# WHAT TO PRODUCE
Your copy should match the records below word for word and contain no pictures.

# EXCERPTED RECORDS

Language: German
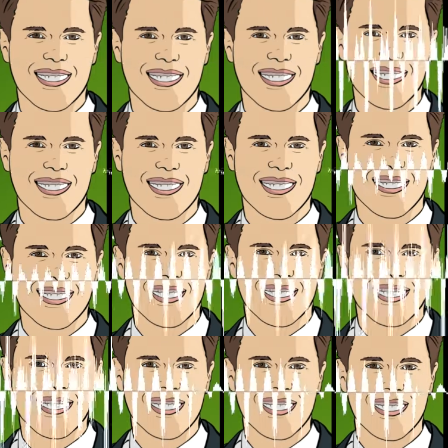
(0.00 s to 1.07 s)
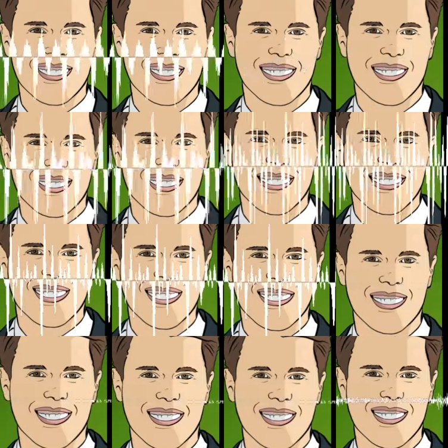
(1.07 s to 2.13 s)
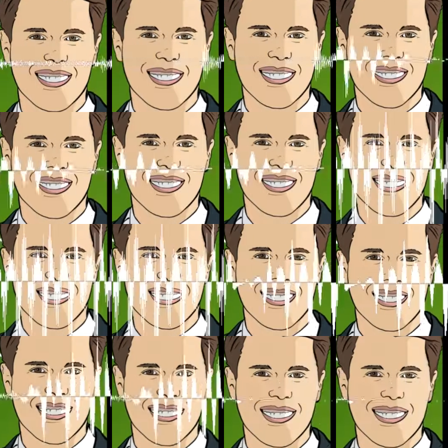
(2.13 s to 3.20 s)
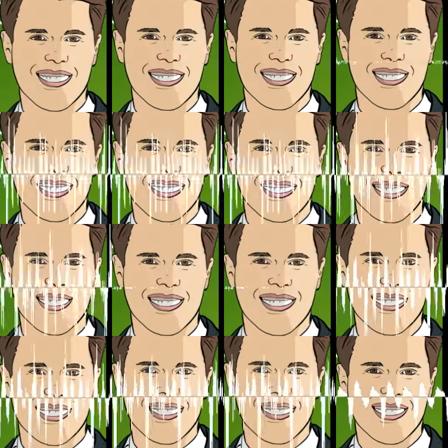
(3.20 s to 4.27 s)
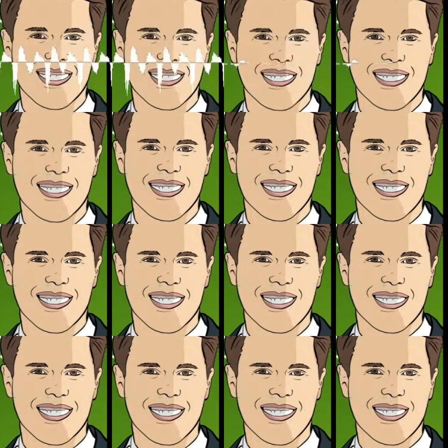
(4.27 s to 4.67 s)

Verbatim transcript: um dann eben genau diese ganzen Benefits, das heißt ähm,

# REPLY TO THE TASK
Language: German
(0.00 s to 1.07 s)
(1.07 s to 2.13 s)
(2.13 s to 3.20 s)
(3.20 s to 4.27 s)
(4.27 s to 4.67 s)

Verbatim transcript: um dann eben genau diese ganzen Benefits, das heißt ähm,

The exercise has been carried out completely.